[Collected data entries]
---

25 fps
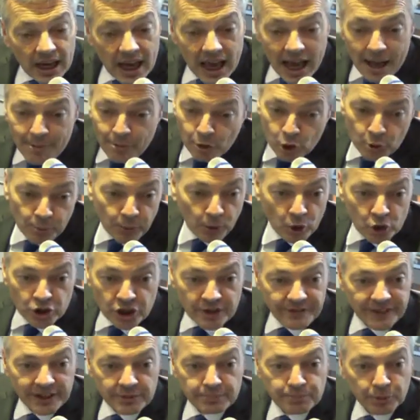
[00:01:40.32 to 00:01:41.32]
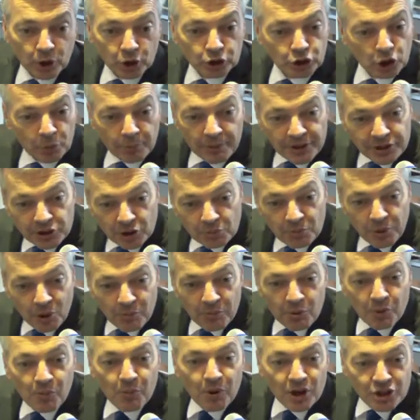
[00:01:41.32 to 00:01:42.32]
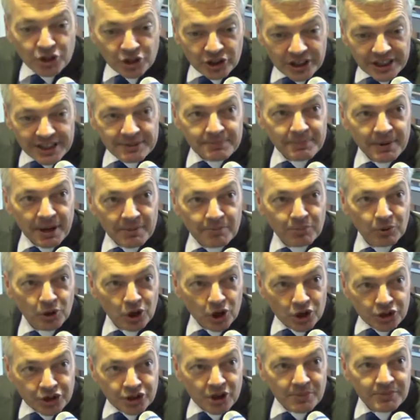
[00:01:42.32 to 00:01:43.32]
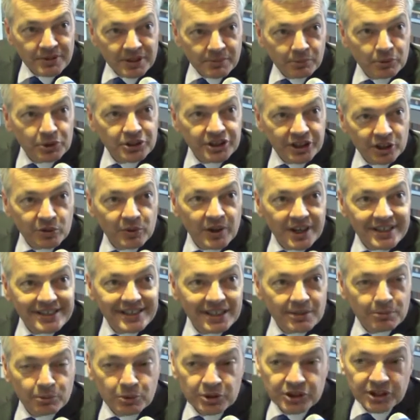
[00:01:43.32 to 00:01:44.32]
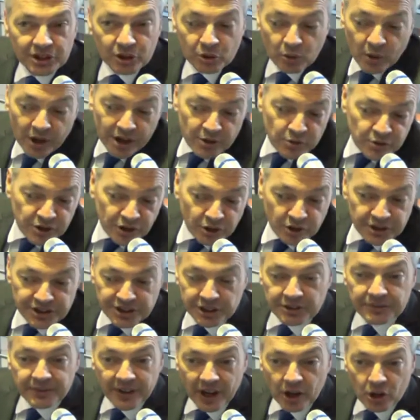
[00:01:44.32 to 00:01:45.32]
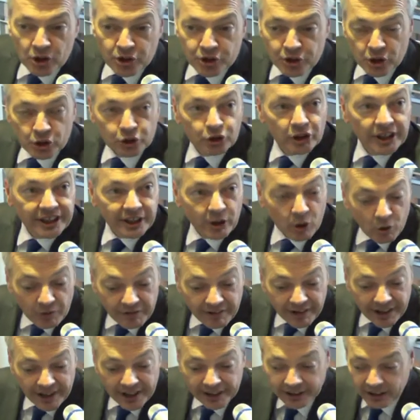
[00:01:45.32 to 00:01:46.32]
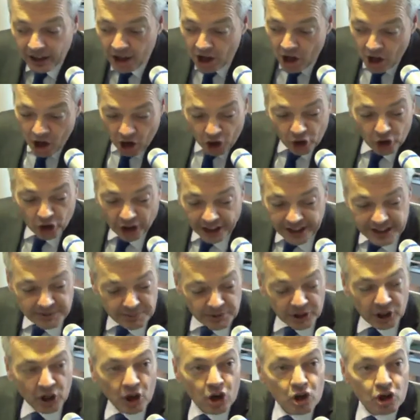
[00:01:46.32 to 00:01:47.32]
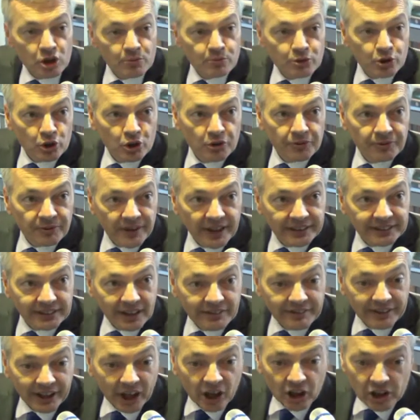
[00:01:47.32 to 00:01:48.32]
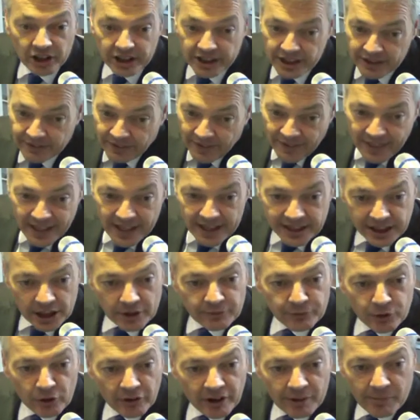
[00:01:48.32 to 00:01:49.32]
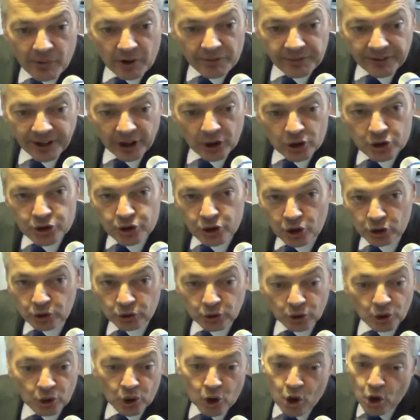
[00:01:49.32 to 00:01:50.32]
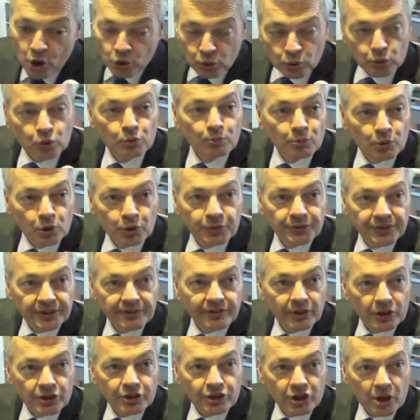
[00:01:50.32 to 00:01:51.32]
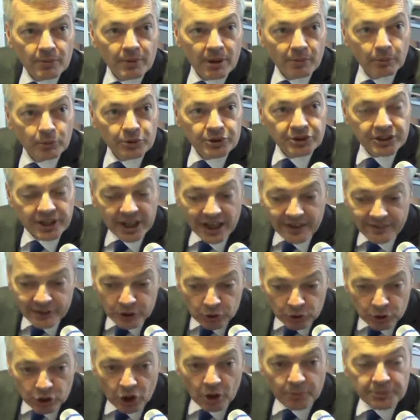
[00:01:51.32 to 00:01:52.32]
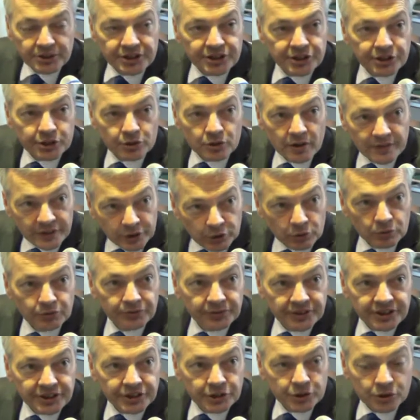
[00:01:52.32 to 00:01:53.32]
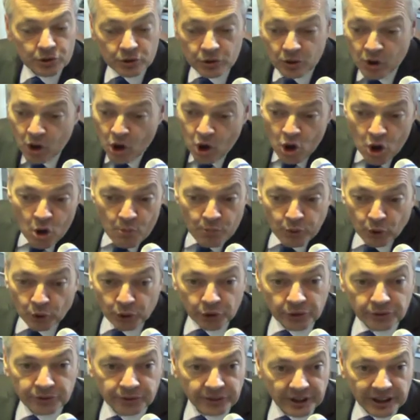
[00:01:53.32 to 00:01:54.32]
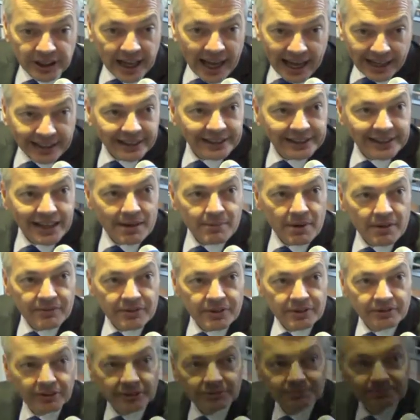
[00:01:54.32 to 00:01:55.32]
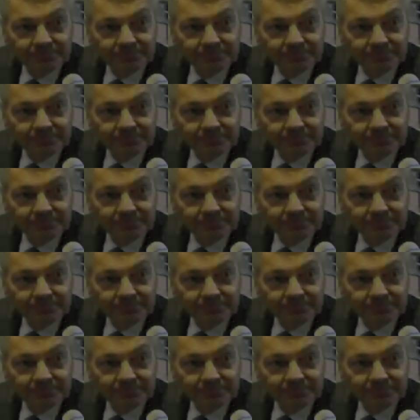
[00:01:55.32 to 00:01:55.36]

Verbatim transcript: ah ben, Le projet va être porteur pas seulement pour moi, je l'espère pour l'ensemble des Bruxelloises et des Bruxellois. nous allons essayer de faire en sorte de les convaincre en leur expliquant, comme je le fais à travers un livre, qu'il faut vraiment faire en sorte que tout le monde vive ensemble à Bruxelles avec une ambition, avec une vision pour une ville agréable à vivre.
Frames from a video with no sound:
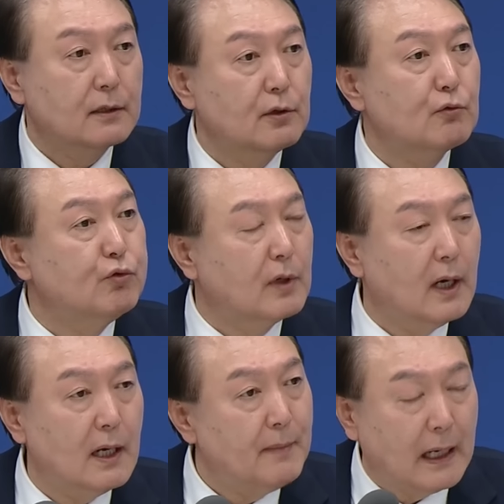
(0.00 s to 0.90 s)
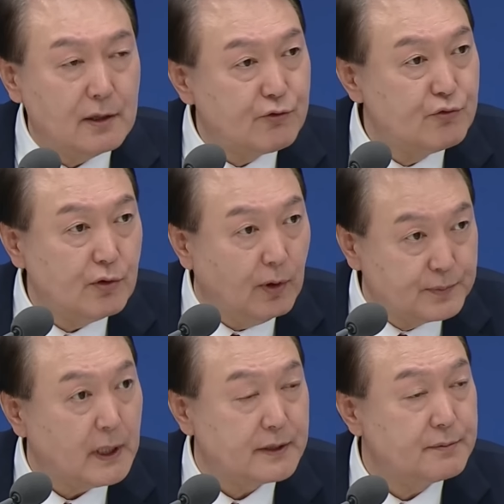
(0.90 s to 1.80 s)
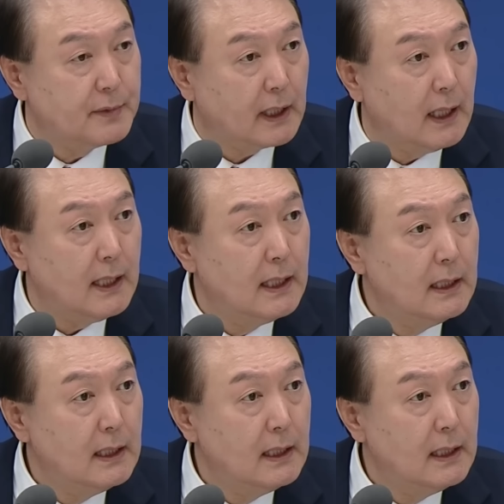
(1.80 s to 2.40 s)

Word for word: 그걸 국가가 막을 수는 없지 않습니까?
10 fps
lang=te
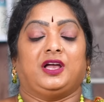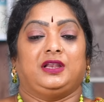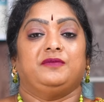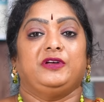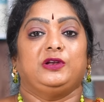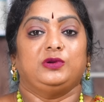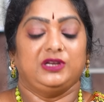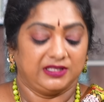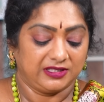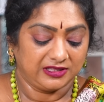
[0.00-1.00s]
అల్లం
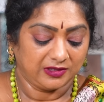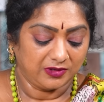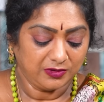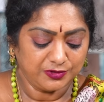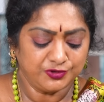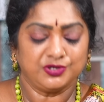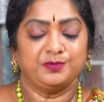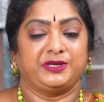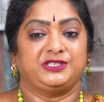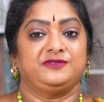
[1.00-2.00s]
వెల్లుల్లి అదంతా కూడా కొంచెం
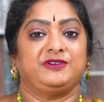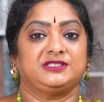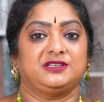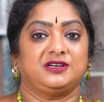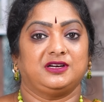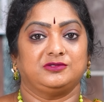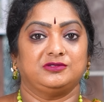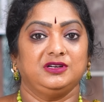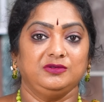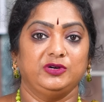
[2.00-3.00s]
పచ్చివాసన
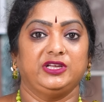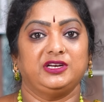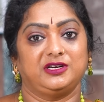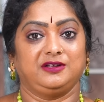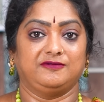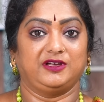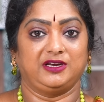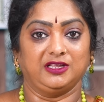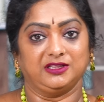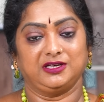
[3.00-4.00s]
రాకుండా ఉడికినట్టు
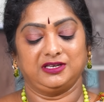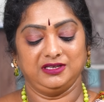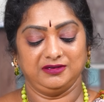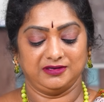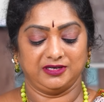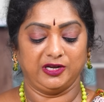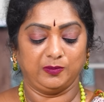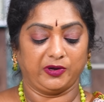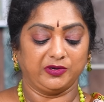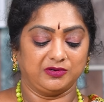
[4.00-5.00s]
అవ్వాలి అందుకని
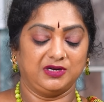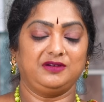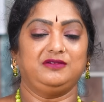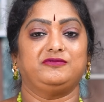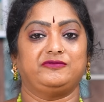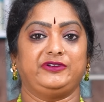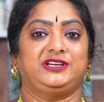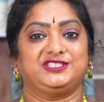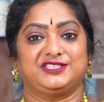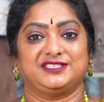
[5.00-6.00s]
నీళ్ళు పోయకుండా
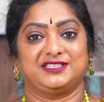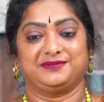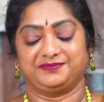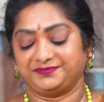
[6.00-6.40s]
వెయిట్ చేస్తున్నాం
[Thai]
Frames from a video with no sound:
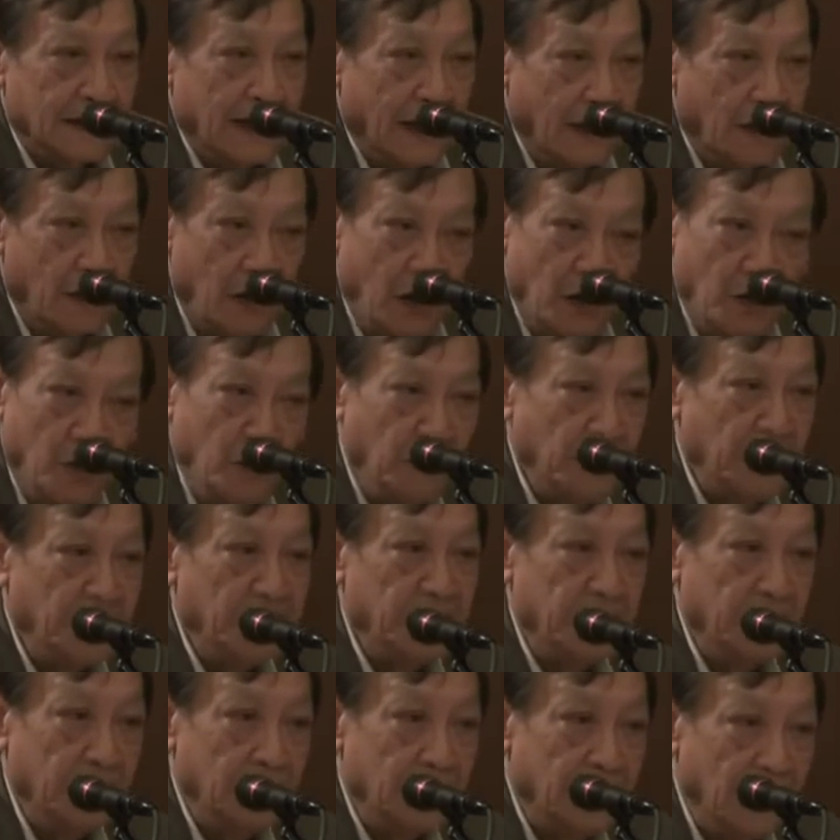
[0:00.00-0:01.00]
แต่ก็เคารพ
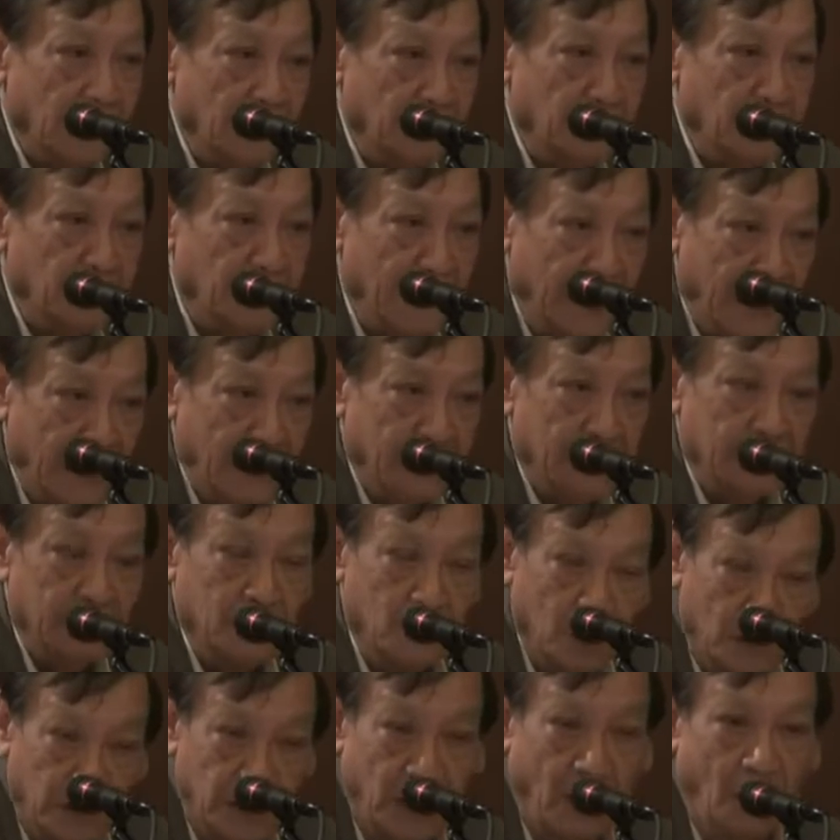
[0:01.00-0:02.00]
นับถือท่านมา
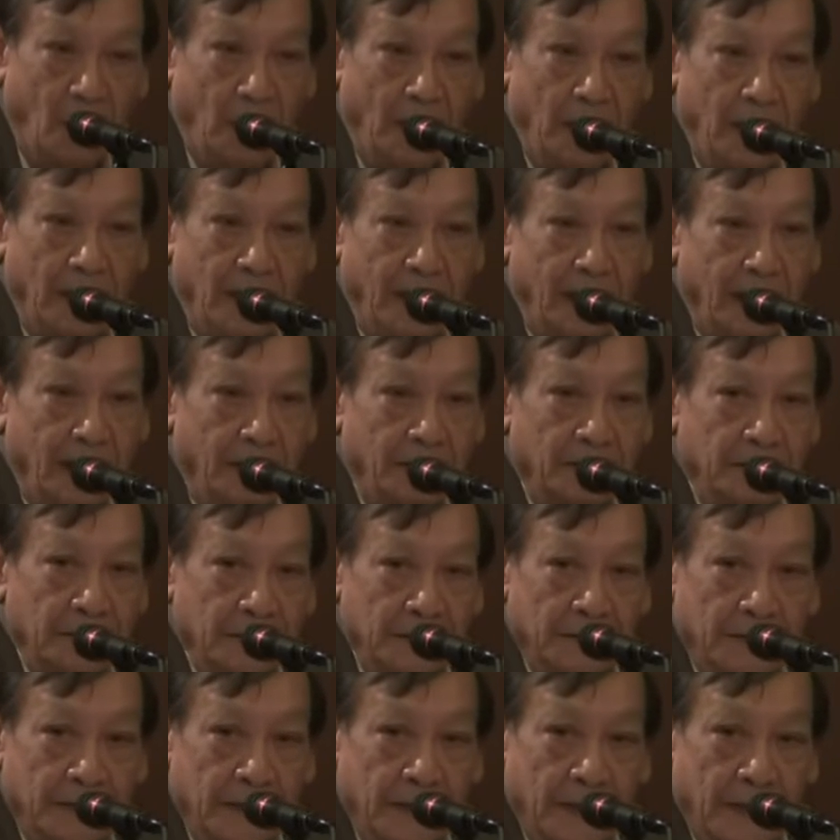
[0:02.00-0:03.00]
โดยตลอดนะครับ
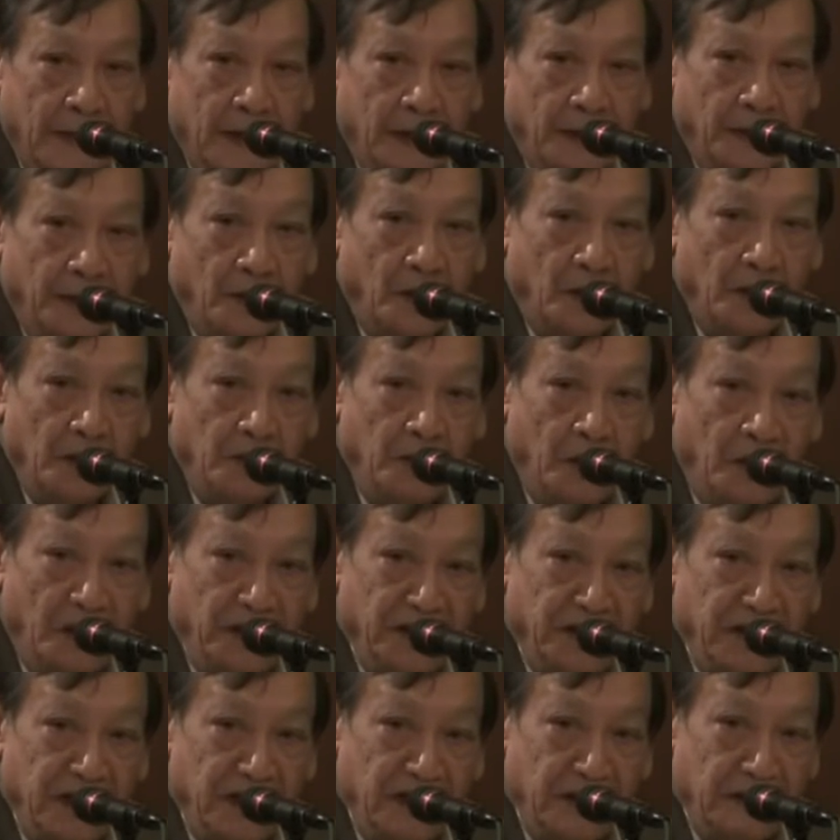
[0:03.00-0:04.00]
โดยเฉ
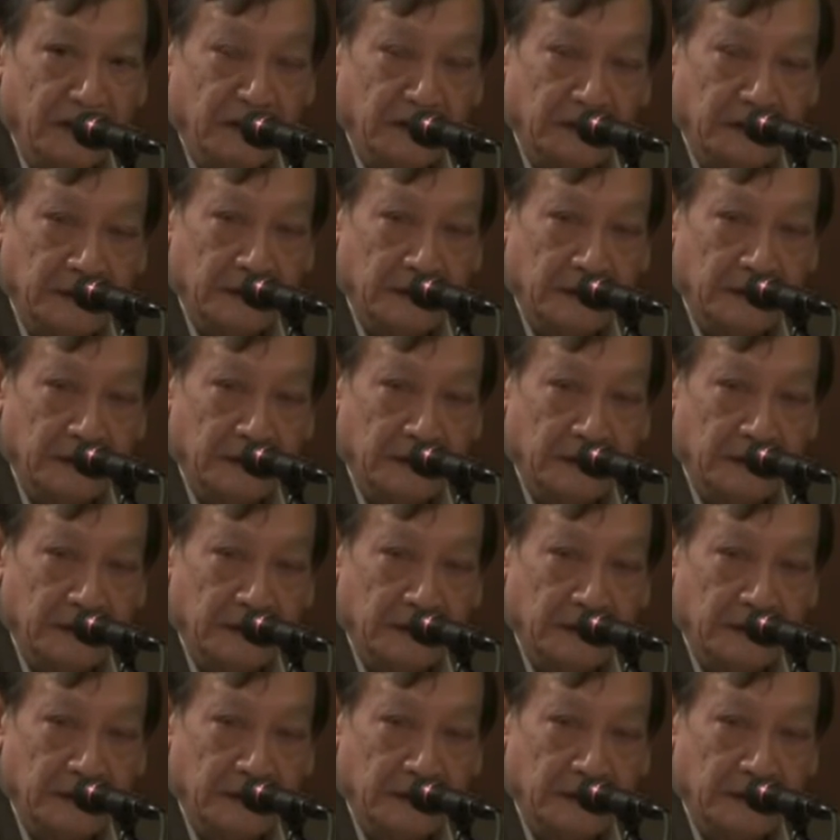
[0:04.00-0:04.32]
พาะยิ่ง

---

When you copy the entries above, keep every word exactly and omit the images.

**EXERCISE OUTPUT:**
25 fps
[00:01:40.32 to 00:01:41.32]
[00:01:41.32 to 00:01:42.32]
[00:01:42.32 to 00:01:43.32]
[00:01:43.32 to 00:01:44.32]
[00:01:44.32 to 00:01:45.32]
[00:01:45.32 to 00:01:46.32]
[00:01:46.32 to 00:01:47.32]
[00:01:47.32 to 00:01:48.32]
[00:01:48.32 to 00:01:49.32]
[00:01:49.32 to 00:01:50.32]
[00:01:50.32 to 00:01:51.32]
[00:01:51.32 to 00:01:52.32]
[00:01:52.32 to 00:01:53.32]
[00:01:53.32 to 00:01:54.32]
[00:01:54.32 to 00:01:55.32]
[00:01:55.32 to 00:01:55.36]

Verbatim transcript: ah ben, Le projet va être porteur pas seulement pour moi, je l'espère pour l'ensemble des Bruxelloises et des Bruxellois. nous allons essayer de faire en sorte de les convaincre en leur expliquant, comme je le fais à travers un livre, qu'il faut vraiment faire en sorte que tout le monde vive ensemble à Bruxelles avec une ambition, avec une vision pour une ville agréable à vivre.
Frames from a video with no sound:
(0.00 s to 0.90 s)
(0.90 s to 1.80 s)
(1.80 s to 2.40 s)

Word for word: 그걸 국가가 막을 수는 없지 않습니까?
10 fps
lang=te
[0.00-1.00s]
అల్లం
[1.00-2.00s]
వెల్లుల్లి అదంతా కూడా కొంచెం
[2.00-3.00s]
పచ్చివాసన
[3.00-4.00s]
రాకుండా ఉడికినట్టు
[4.00-5.00s]
అవ్వాలి అందుకని
[5.00-6.00s]
నీళ్ళు పోయకుండా
[6.00-6.40s]
వెయిట్ చేస్తున్నాం
[Thai]
Frames from a video with no sound:
[0:00.00-0:01.00]
แต่ก็เคารพ
[0:01.00-0:02.00]
นับถือท่านมา
[0:02.00-0:03.00]
โดยตลอดนะครับ
[0:03.00-0:04.00]
โดยเฉ
[0:04.00-0:04.32]
พาะยิ่ง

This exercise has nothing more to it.